O modo como essa consciencia e seus inevitáveis sintomas, que são as tais virtudes, poderiam autenticamente acontecer precisam ser urgentemente considerados. Sem isso tudo parecerá artificial, falacioso e fantasioso e cairá no descrédito. Isso de fato já está acontecendo. Precisamos resgatar essa possibilidade humana do sequestro que sofreu pela carencia e precariedade do eu que a reconheceu como uma possível salvação da sua própria miséria e insignificancia.
A pergunta é: será possível efetivamente uma verdadeira mudança de eixo do sentido de identidade ? Sair do campo gravitacional do tempo que sempre se atribui sentido a partir do passado e futuro e ser uma realidade atemporal e livre ? Existe mesmo uma possibilidade de possibilitar o que é concebido como uma realidade existencial que se expresse espontaneamente no viver cotidiano mais prosaico até as instancias mais sutis do ser ? Nisso nos interessa de fato mergulhar. E quem sabe desaparecer nesse mergulho! Desaparecendo aquilo que tenta se preservar surge o que não tem início e nem fim.

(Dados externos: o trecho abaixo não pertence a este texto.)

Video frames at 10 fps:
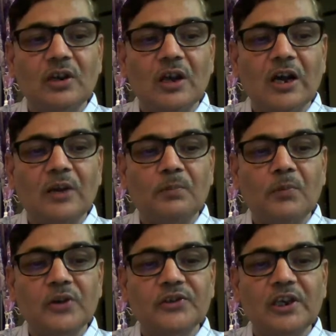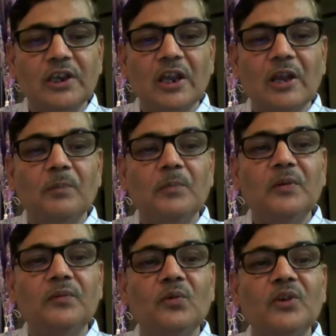or pausing
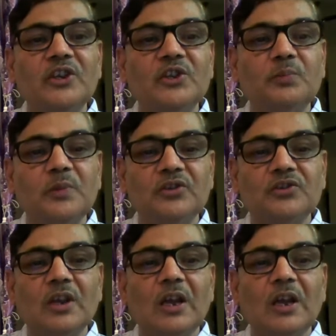before speech.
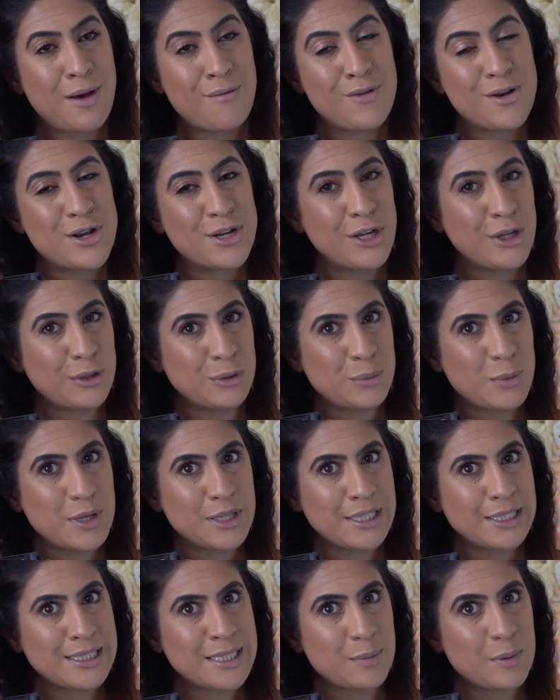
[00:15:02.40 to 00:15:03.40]
have another one
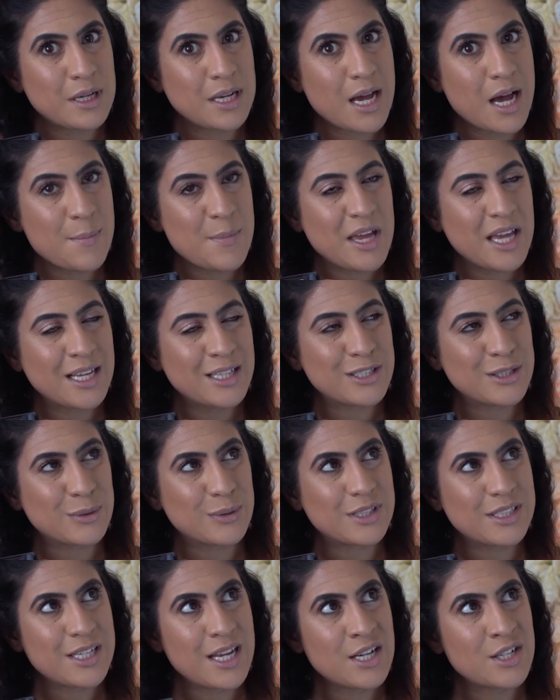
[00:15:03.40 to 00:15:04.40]
that's up and coming, so
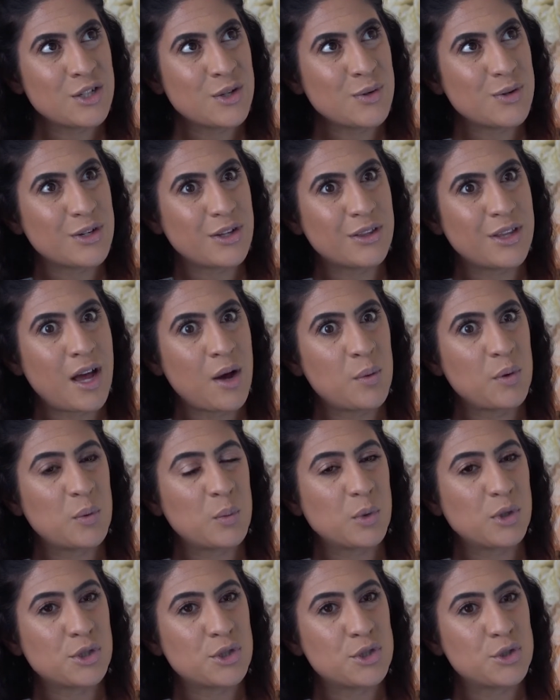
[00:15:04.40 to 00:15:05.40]
stay tuned on that one.
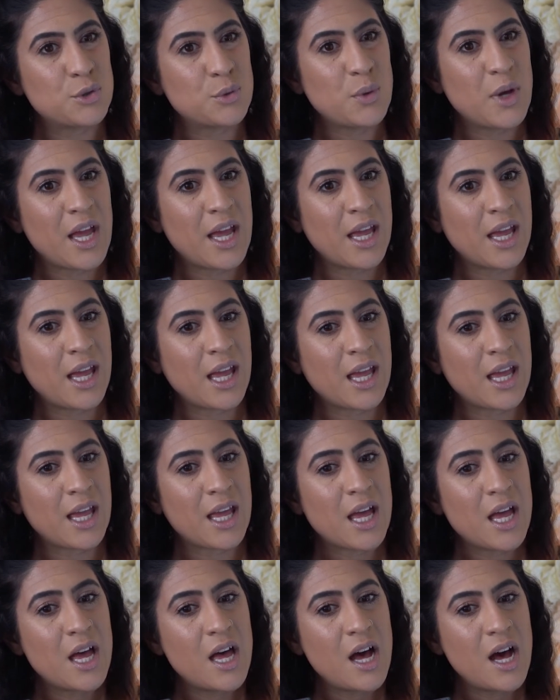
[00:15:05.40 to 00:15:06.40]
We'll do a
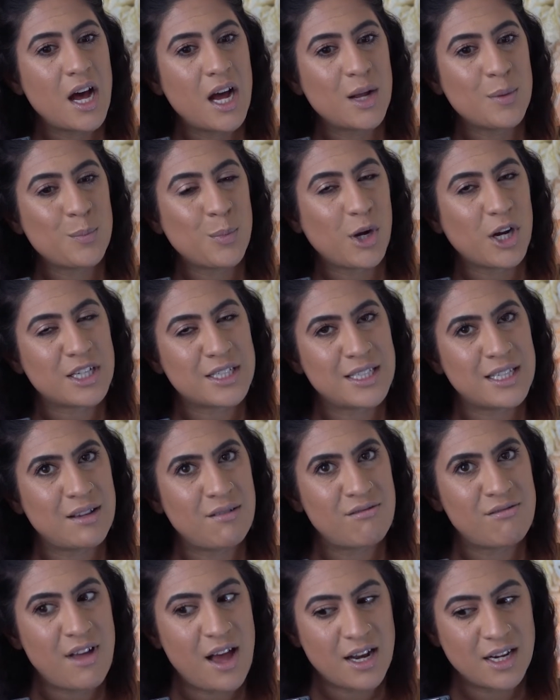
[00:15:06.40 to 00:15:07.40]
unboxing
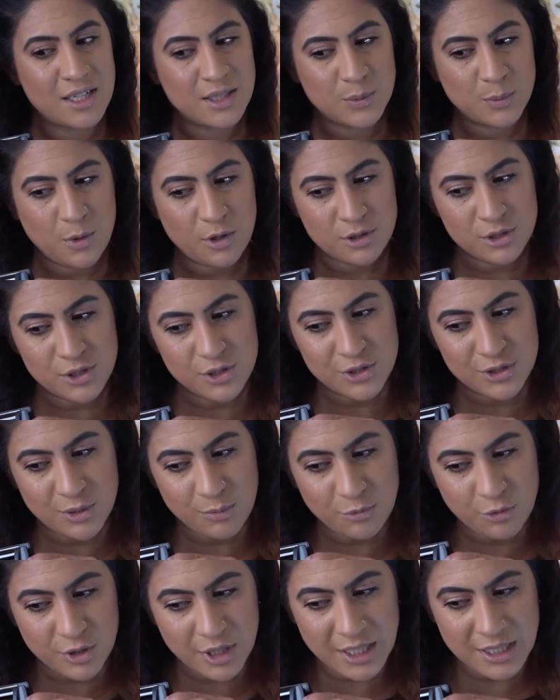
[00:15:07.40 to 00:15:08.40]
of that as well too, so
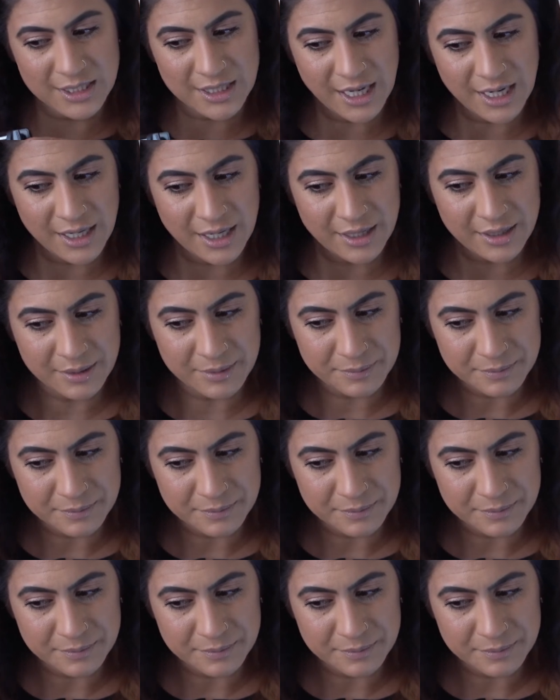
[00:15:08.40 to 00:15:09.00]
I'm really excited.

Portanto, não interessa a quem de fato se coloca nessa viagem ao desconhecido, não interessa adesão a padrões e estereótipos pseudo morais espirituais. Para quem percebe todos esses jogos nos bastidores e por tras das cortinas desse estranho espetáculo humano agravado pelas ondas de auto engano new age e suas mil e uma variações, apropriações culturais e nocivas combinações, quem “viu” de fato tudo isso ja desmontou o espetáculo e pode começar sériamente, com leveza e lucidez andar de um outro modo. E nesse outro modo o caminhar avança na medida em que desaparece o caminhante. Ele não coloca mais novas fantasias. Ao contrário, retira todas as máscaras e véus até que nenhum rosto haja a não ser a própria Vida originando a si mesma a cada momento!